ModuleImport
Russell Leggett
russell.leggett at gmail.com
Fri Jun 27 07:14:06 PDT 2014
>
>
> Ok, so can I just ask a serious question. I looked at the mkdirp library,
> and in their own documentation, they use:
>
> var mkdirp = require('mkdirp');
> So let's say in the new world order, no default exports, this is a named
> export mkdirp. Is it *really* that bad a thing to just use the name they
> chose for their API? I mean what about all of the likely cases of exporting
> a class. Would you advocate for those classes to be aliased before use?
> What about methods? Those are typically unchanged.
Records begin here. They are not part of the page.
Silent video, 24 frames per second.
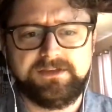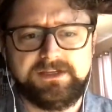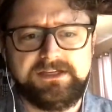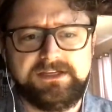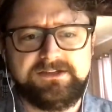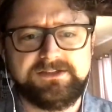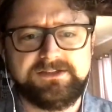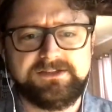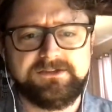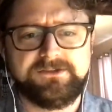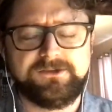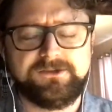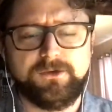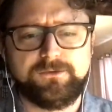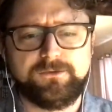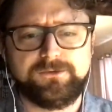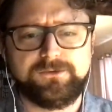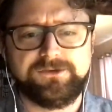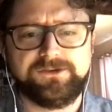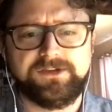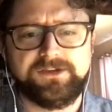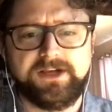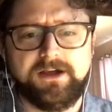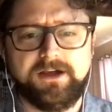He's in
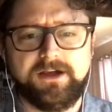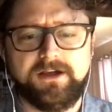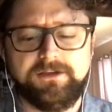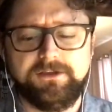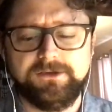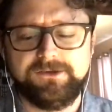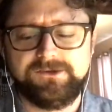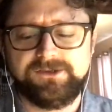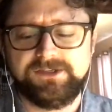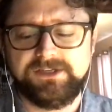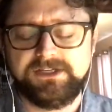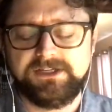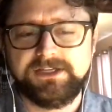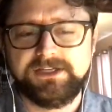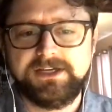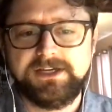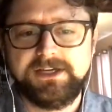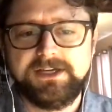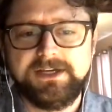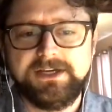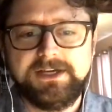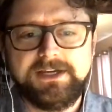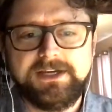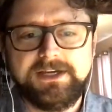social psychology,
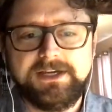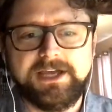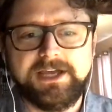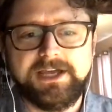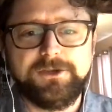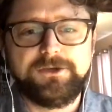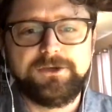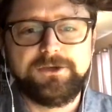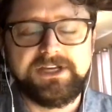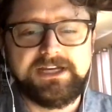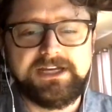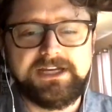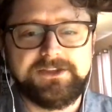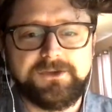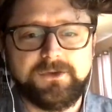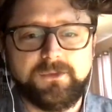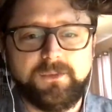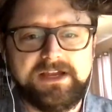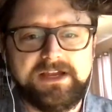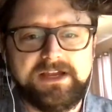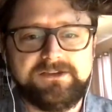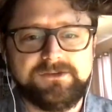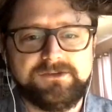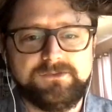and looking at the
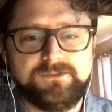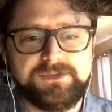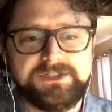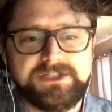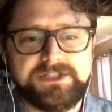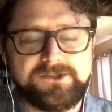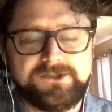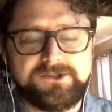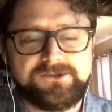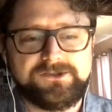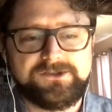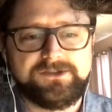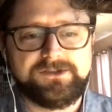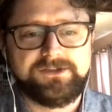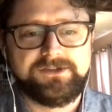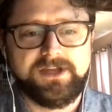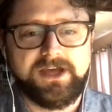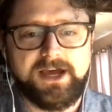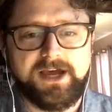ways in which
The argument has been
> made that without default exports, library users would then have to known
> the name of the exported member. Is that really a serious complaint? You
> *have* to know what everything else is called, what parameters are
> expected, etc. I would go as far as to say that either 1 of 2 things is
> happening.
>
>
>
Ok, accidentally sent... either 1 of 2 things is happening....
1) The imported function is always called the same thing when imported. Its
a de facto standard.
2) There is no de facto standard, and people call it a variety of things.
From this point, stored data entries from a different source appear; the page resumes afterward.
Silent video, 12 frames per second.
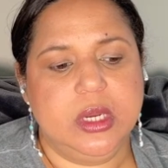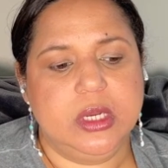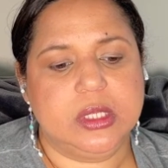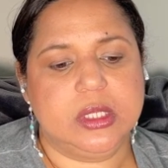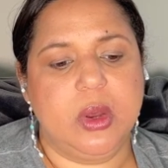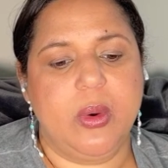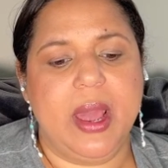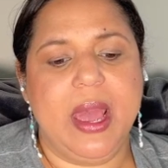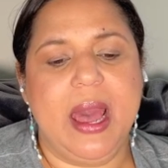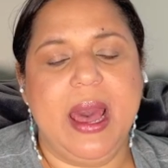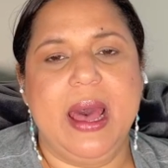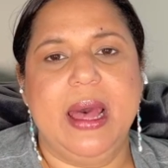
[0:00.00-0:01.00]
So
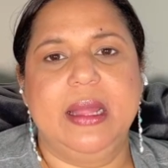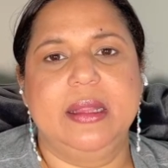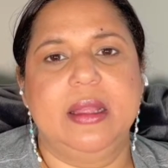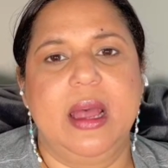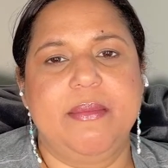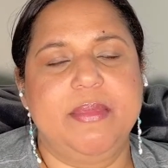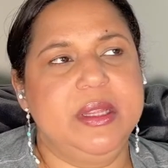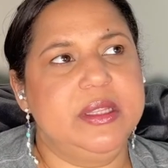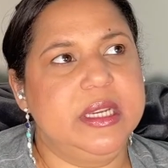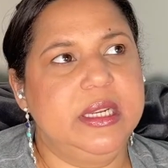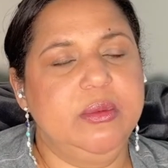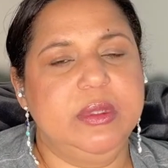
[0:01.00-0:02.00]
I've been
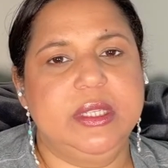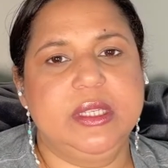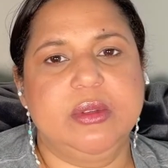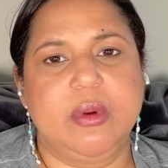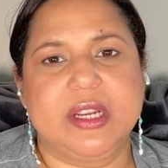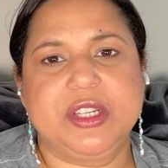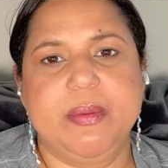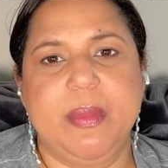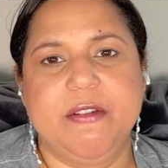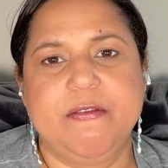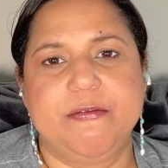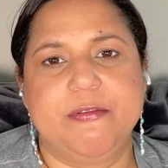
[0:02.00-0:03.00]
dealing with this rash in my
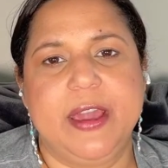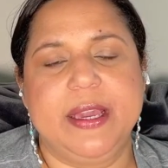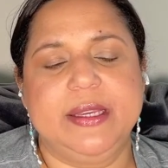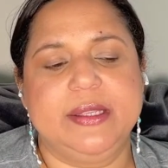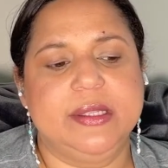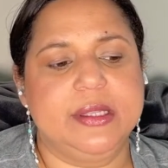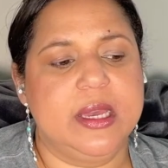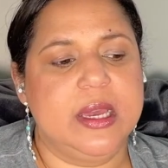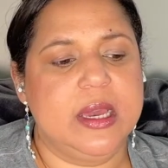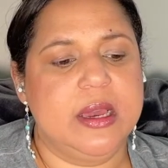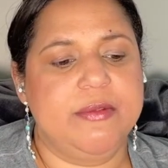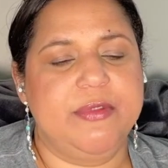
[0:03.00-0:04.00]
face,
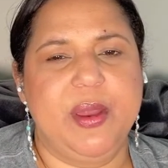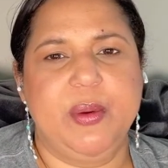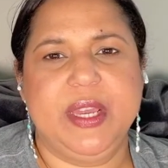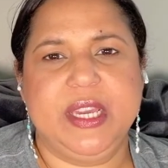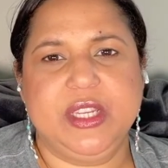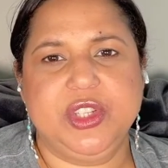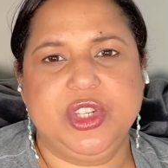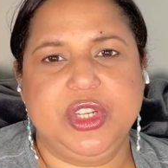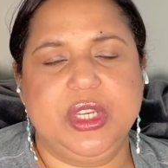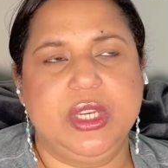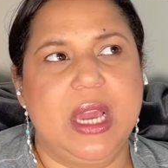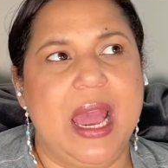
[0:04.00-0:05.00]
very
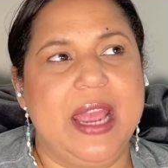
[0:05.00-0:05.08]
itchy. I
I would argue that 1 is easy to transition, just export with that name, and
2 is not really a good thing. Its much harder to read or grep your code. It
is an anti-pattern that should not be given so much sugar. Aliasing is
still possible, but more awkward.
I know Kevin and I both said this, but IMO the reason this pattern became
so popular was to avoid:
var mkdirp = require("mkdirp").mkdirp;
In my proposal (no curlies), that's simply:
import mkdirp from "mkdirp";
The big thing missing is just ease of aliasing, and I don't really see that
as a problem. I'd love to hear an argument for why I'm wrong.